# What the exercise asks
Return each line exactly, from the one that has "[0:03.00-0:04.00]" through the end of the entries, both ends included. Pictures do not belong.

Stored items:
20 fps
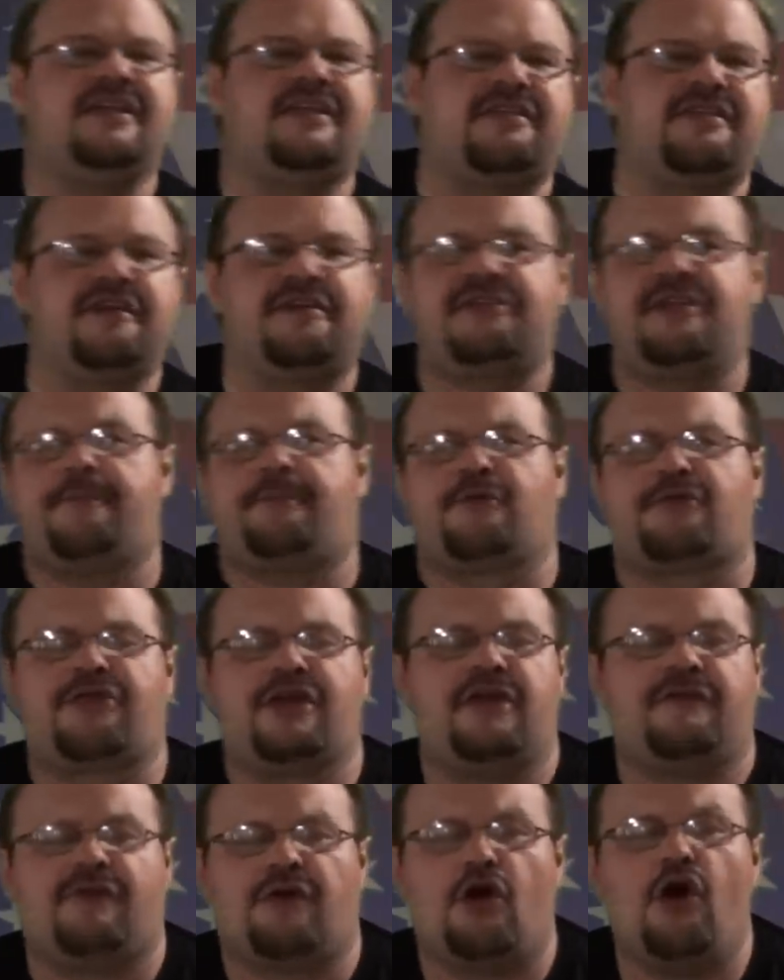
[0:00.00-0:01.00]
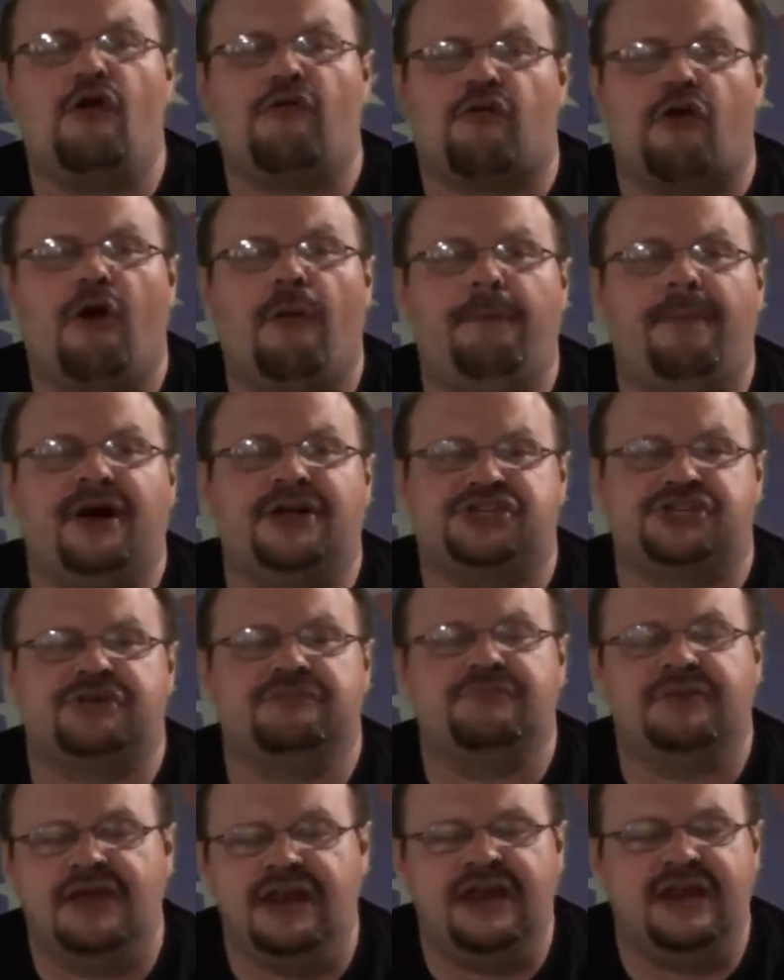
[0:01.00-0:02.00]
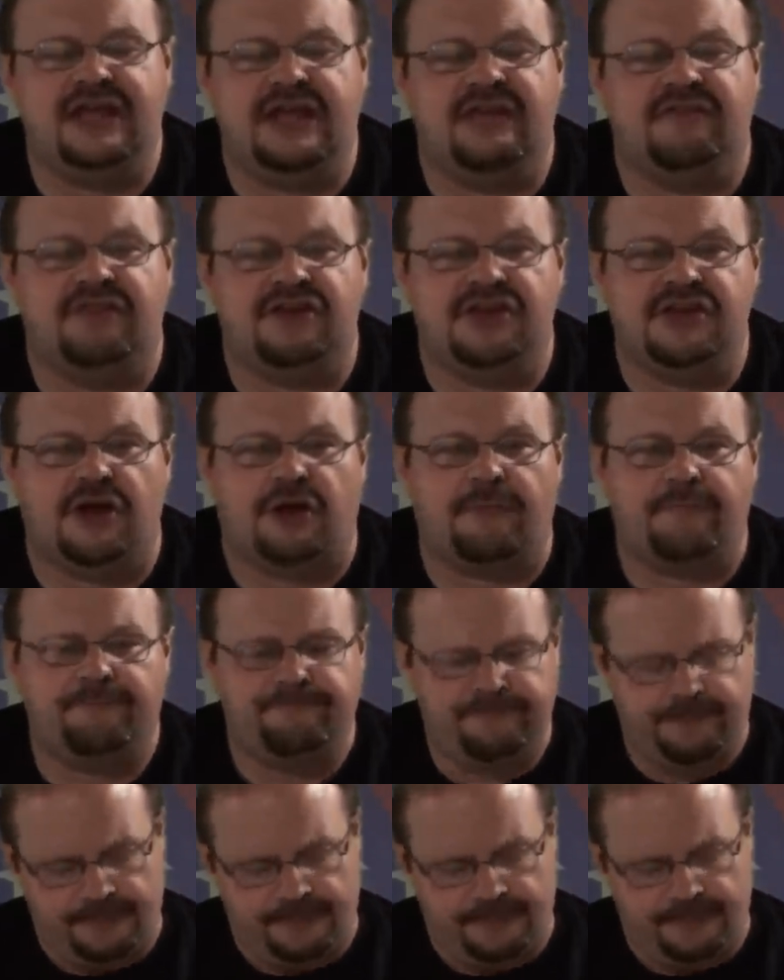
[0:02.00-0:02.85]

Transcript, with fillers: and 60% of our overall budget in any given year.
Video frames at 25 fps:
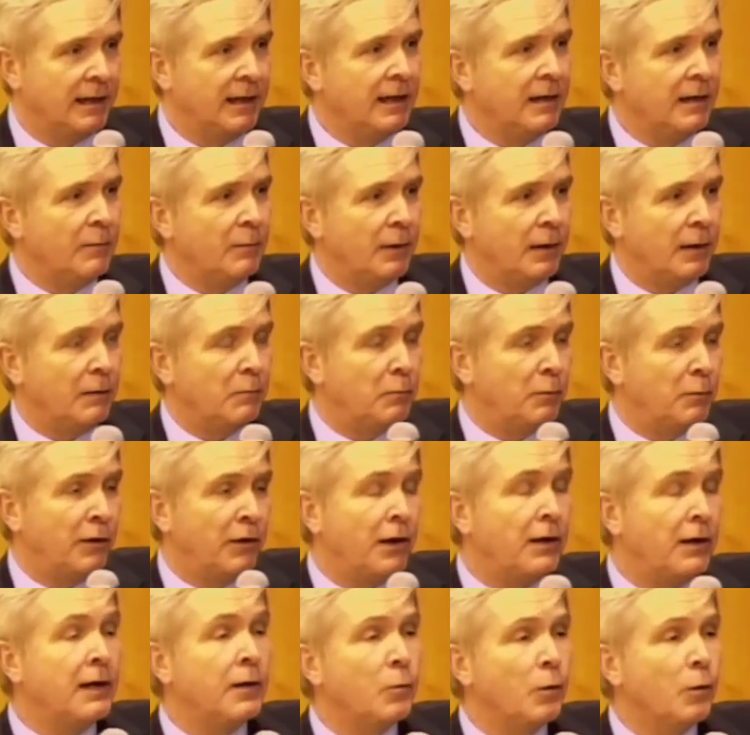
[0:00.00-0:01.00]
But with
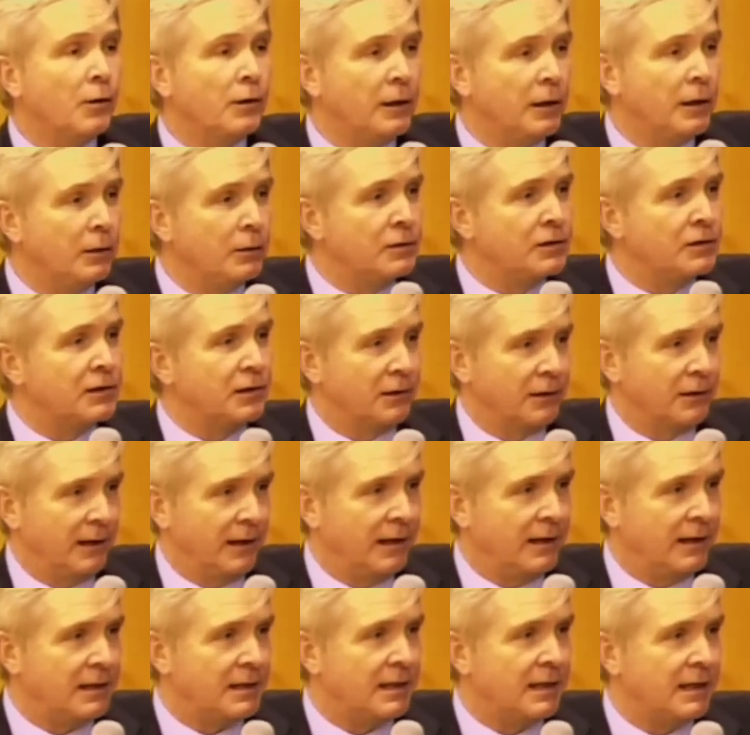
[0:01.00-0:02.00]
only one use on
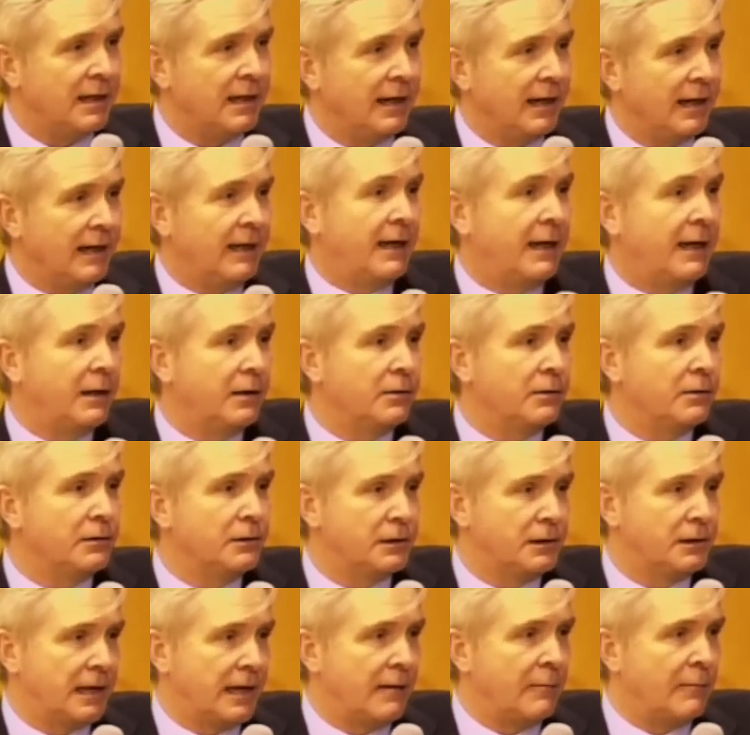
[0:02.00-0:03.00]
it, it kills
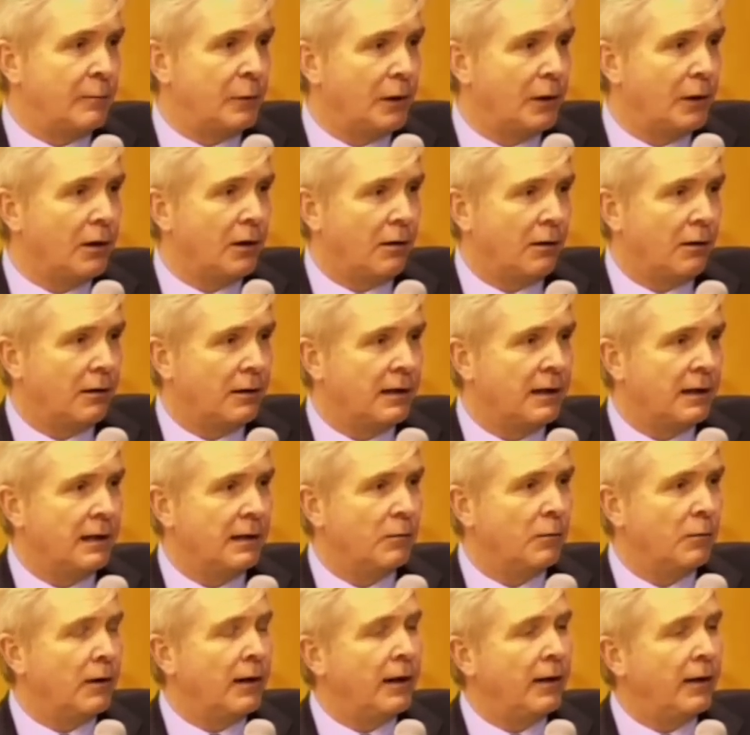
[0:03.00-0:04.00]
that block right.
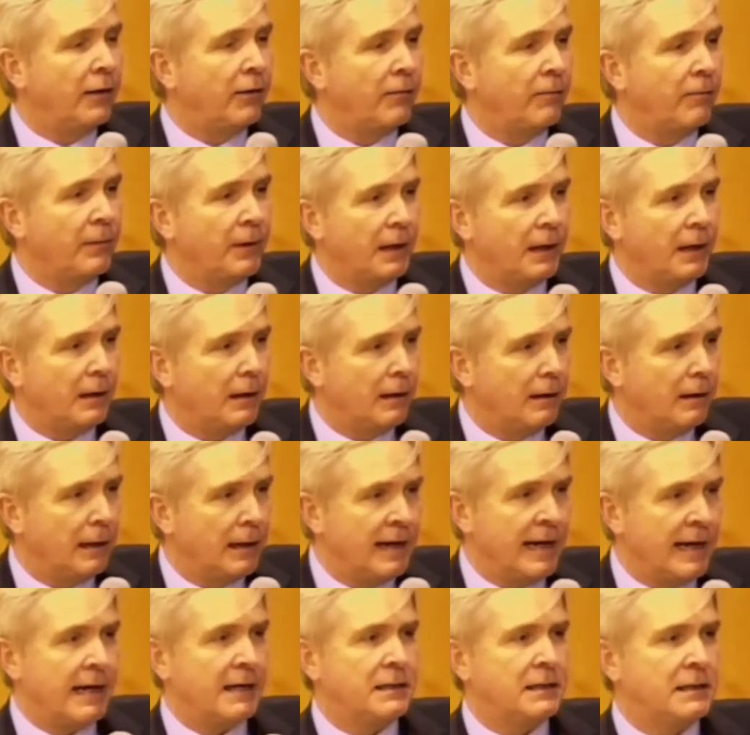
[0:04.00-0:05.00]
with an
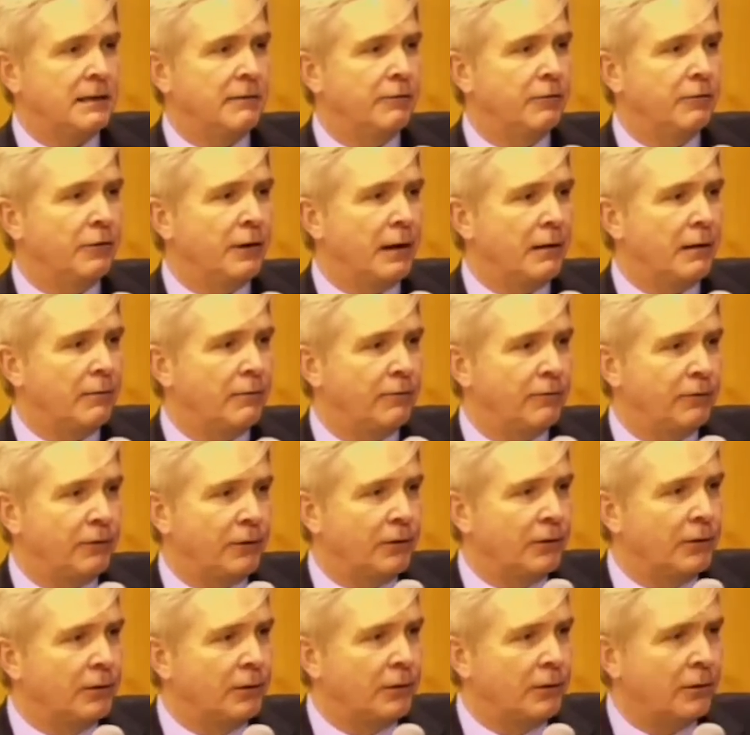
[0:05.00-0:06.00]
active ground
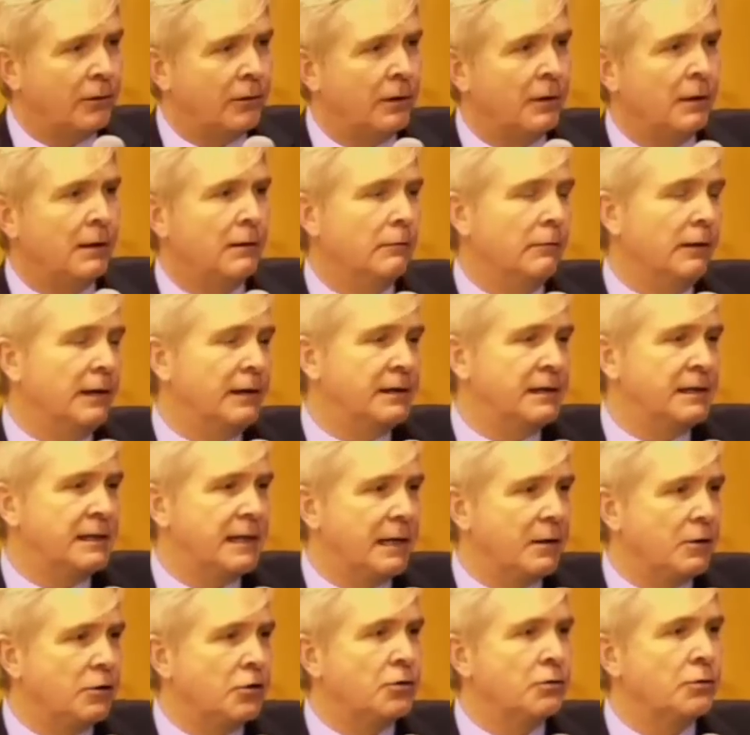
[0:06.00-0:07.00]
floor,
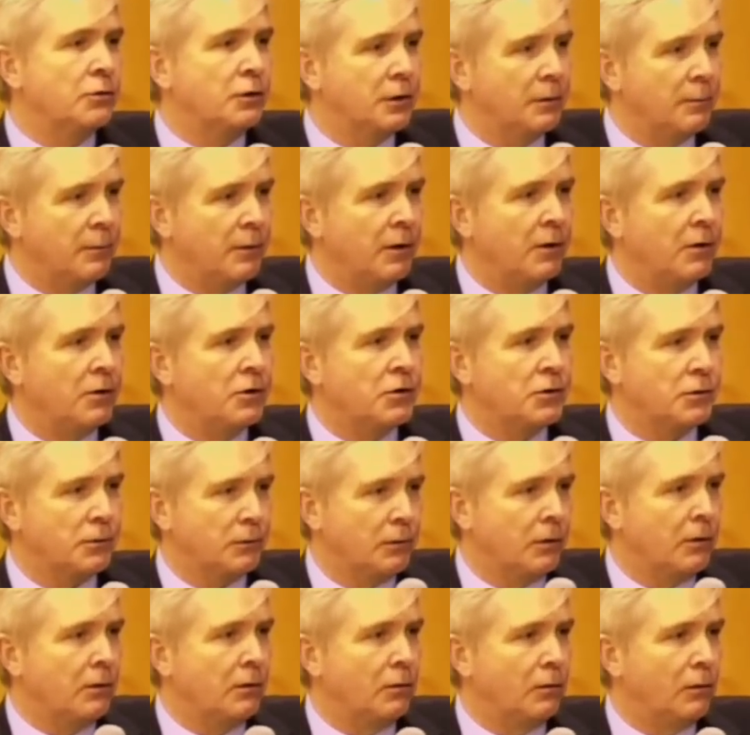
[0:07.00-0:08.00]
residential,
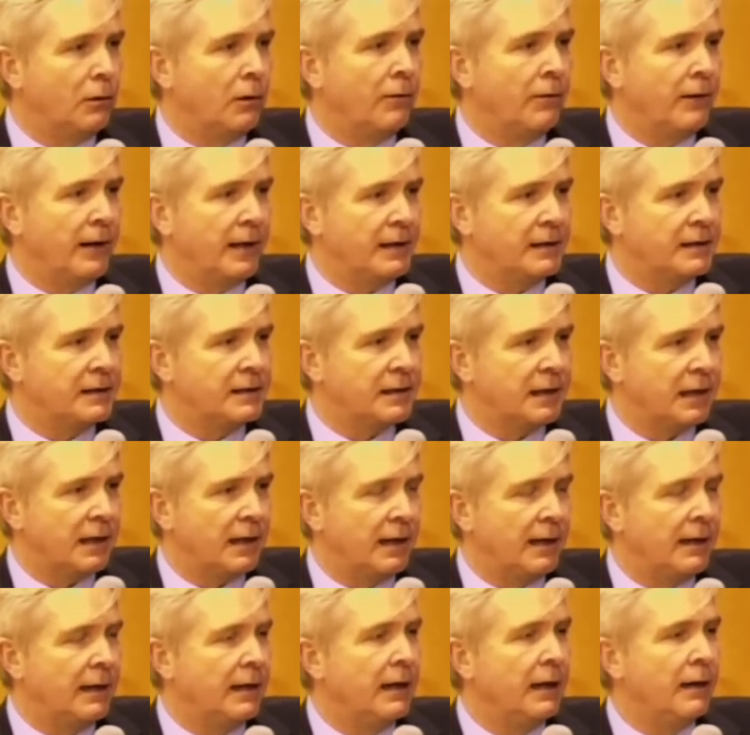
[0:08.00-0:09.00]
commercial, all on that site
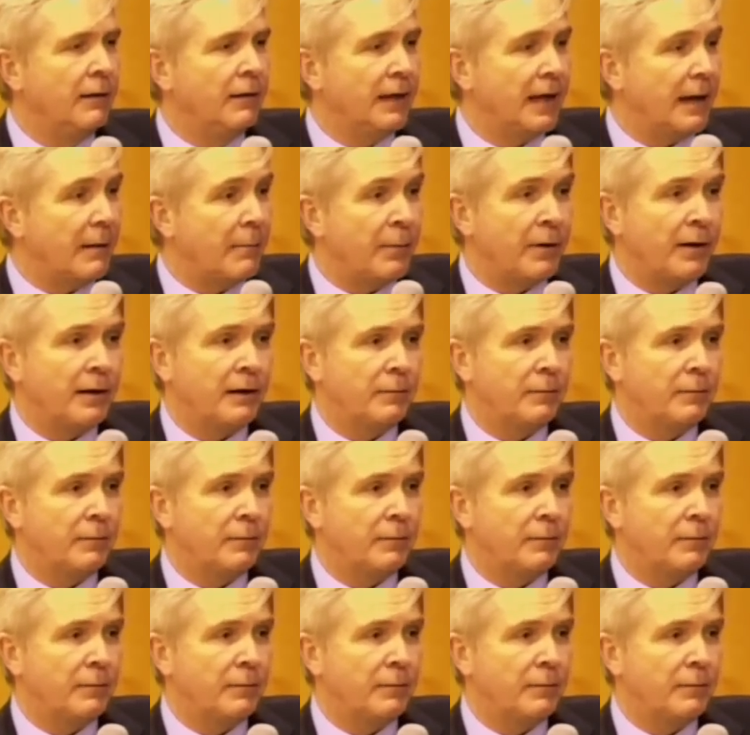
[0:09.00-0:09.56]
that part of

# Your solution
[0:03.00-0:04.00]
that block right.
[0:04.00-0:05.00]
with an
[0:05.00-0:06.00]
active ground
[0:06.00-0:07.00]
floor,
[0:07.00-0:08.00]
residential,
[0:08.00-0:09.00]
commercial, all on that site
[0:09.00-0:09.56]
that part of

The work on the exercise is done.